22.2 Passive Acoustic Monitoring: The Architecture of Environmental Listening

Passive Acoustic Monitoring (PAM) refers to the deployment of autonomous recording devices in the environment to continuously capture sounds without active intervention. "Passive" distinguishes this from "active" acoustic methods like sonar, which transmit sound and record the echo. PAM devices simply listen.

The Hardware of PAM

A typical terrestrial PAM unit consists of:

  • Microphone array: One or more directional or omnidirectional microphones, weatherproofed, tuned to the frequency ranges of interest (for bird monitoring: typically 100 Hz to 12 kHz; for bat monitoring: up to 150 kHz ultrasound)
  • Recording system: Digital audio recorder capturing at appropriate sampling rates (44.1 kHz for audible frequencies)
  • Storage: SD cards or internal flash memory capable of holding weeks of recordings
  • Power: Solar panels, battery packs, or mains power depending on location
  • Data transmission: Increasingly, cellular or WiFi connectivity for real-time data upload; historically, physical retrieval of storage media

Process Diagram: A PAM System in Operation

Environment produces sound
        ↓
Microphone captures sound waves → Converted to digital audio signal
        ↓
Onboard computer records audio in time-stamped files
        ↓
[Option A: Offline processing]
Researcher retrieves storage media
Data transferred to analysis computer
        ↓
[Option B: Online processing]
Cellular/WiFi upload → Cloud server receives files in near-real time
        ↓
Algorithm processes audio:
  - Species identification
  - Call rate calculation
  - Acoustic index calculation
        ↓
Data entered into database
        ↓
Analysis: Population trends, species distribution, ecosystem health

PAM devices have become dramatically cheaper and smaller over the past decade. A commercially available AudioMoth recorder — a popular open-source PAM device developed by researchers at the University of Southampton — costs approximately $50 USD and is small enough to fit in a shirt pocket. Thousands have been deployed in research projects worldwide.
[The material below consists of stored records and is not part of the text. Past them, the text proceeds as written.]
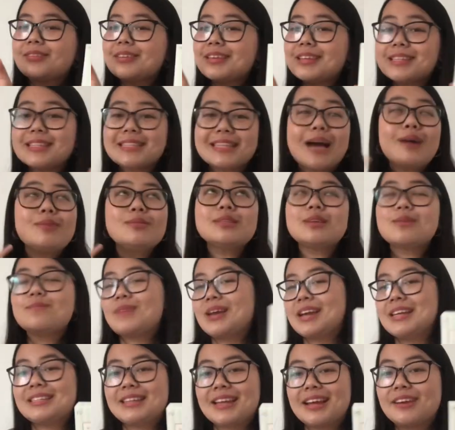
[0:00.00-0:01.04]
sounds
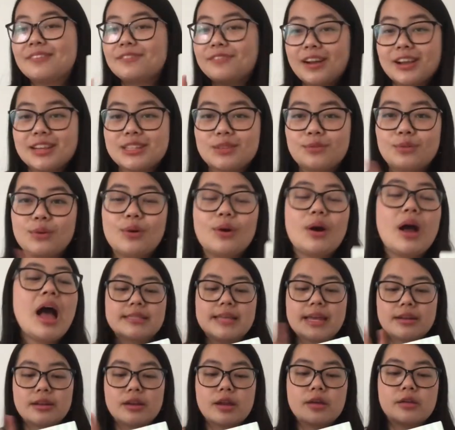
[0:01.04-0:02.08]
amazing. First of all,
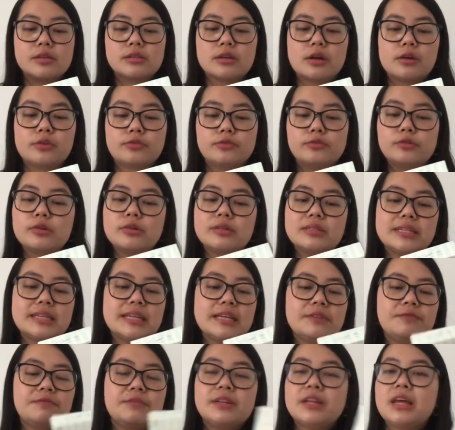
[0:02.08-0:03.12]
scent notes are
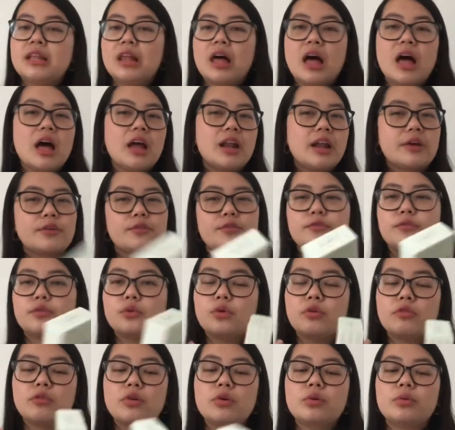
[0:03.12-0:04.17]
fruity, vanilla, like
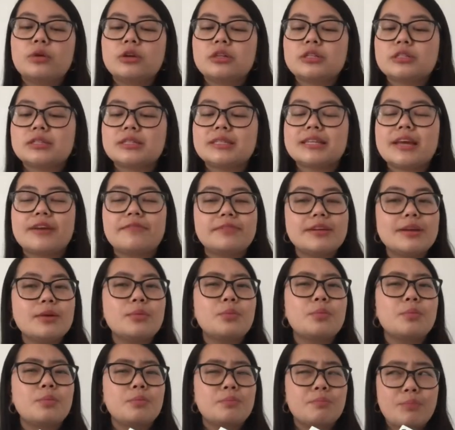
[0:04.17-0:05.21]
floral, which is
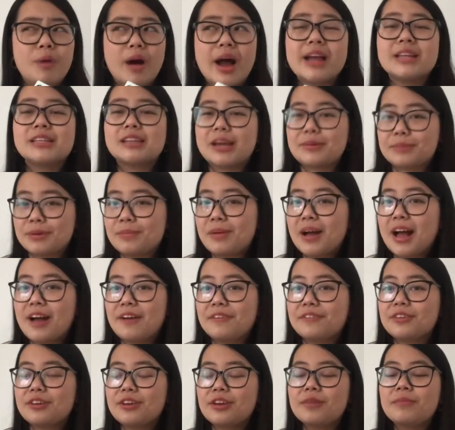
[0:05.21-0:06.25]
definitely my type of
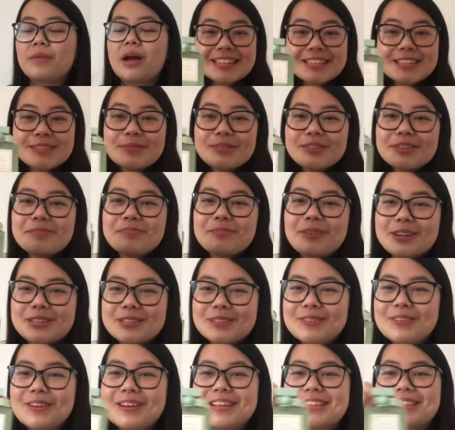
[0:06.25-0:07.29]
perfume. This is what the
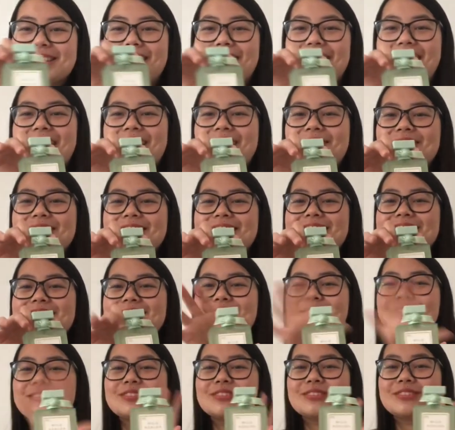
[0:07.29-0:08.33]
bottle looks like, which is
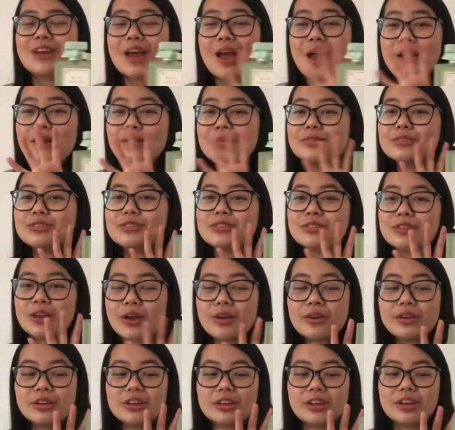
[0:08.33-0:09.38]
so
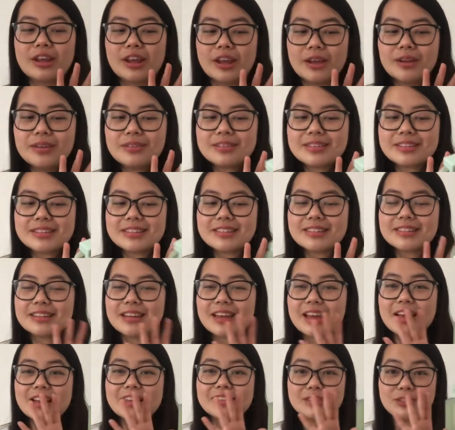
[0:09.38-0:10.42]
cute.
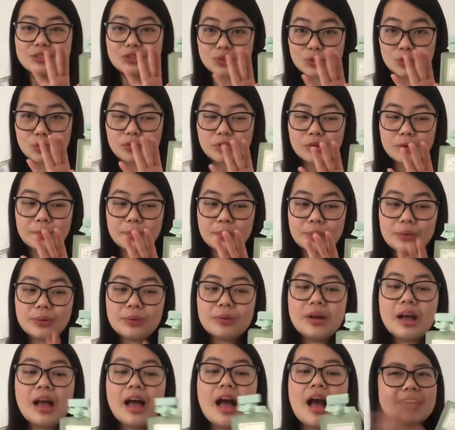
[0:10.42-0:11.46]
It's
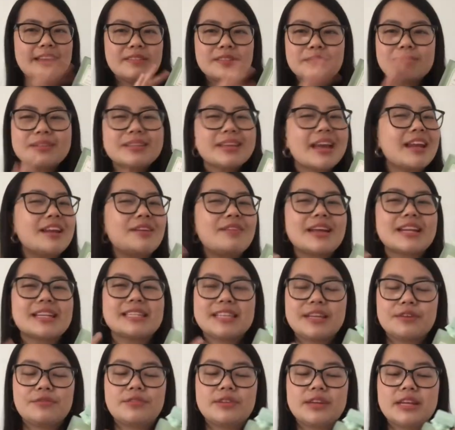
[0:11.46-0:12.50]
adorable. It gives me kind of like
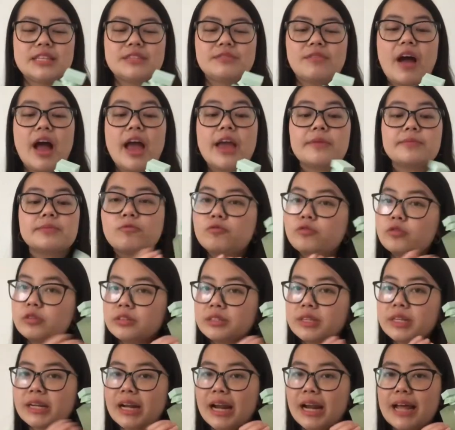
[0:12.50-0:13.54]
Tiffany's vibes. A
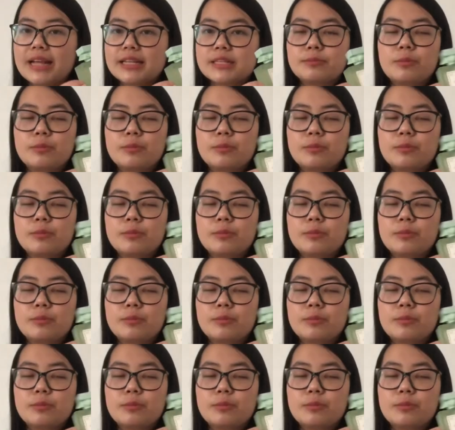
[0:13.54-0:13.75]
frosted glass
The Scale of Environmental Acoustic Surveillance

The cumulative scale of PAM deployment is remarkable. Individual research projects deploy dozens to hundreds of devices. The Ocean Biodiversity Information System (OBIS) and the Integrated Ocean Observing System (IOOS) include acoustic monitoring buoys at hundreds of sites across global oceans. The Rainforest Connection project has deployed acoustic monitors in more than 30 countries, using the sound data to detect illegal chainsaw operations in near-real time.

Acoustic buoys in ocean environments monitor whale populations across entire ocean basins. The Cornell Lab of Ornithology's Bioacoustics Research Program has maintained acoustic monitoring arrays in the Pacific and Atlantic for decades, detecting the vocalizations of endangered whale species — including species whose acoustic repertoires were entirely unknown before passive monitoring began.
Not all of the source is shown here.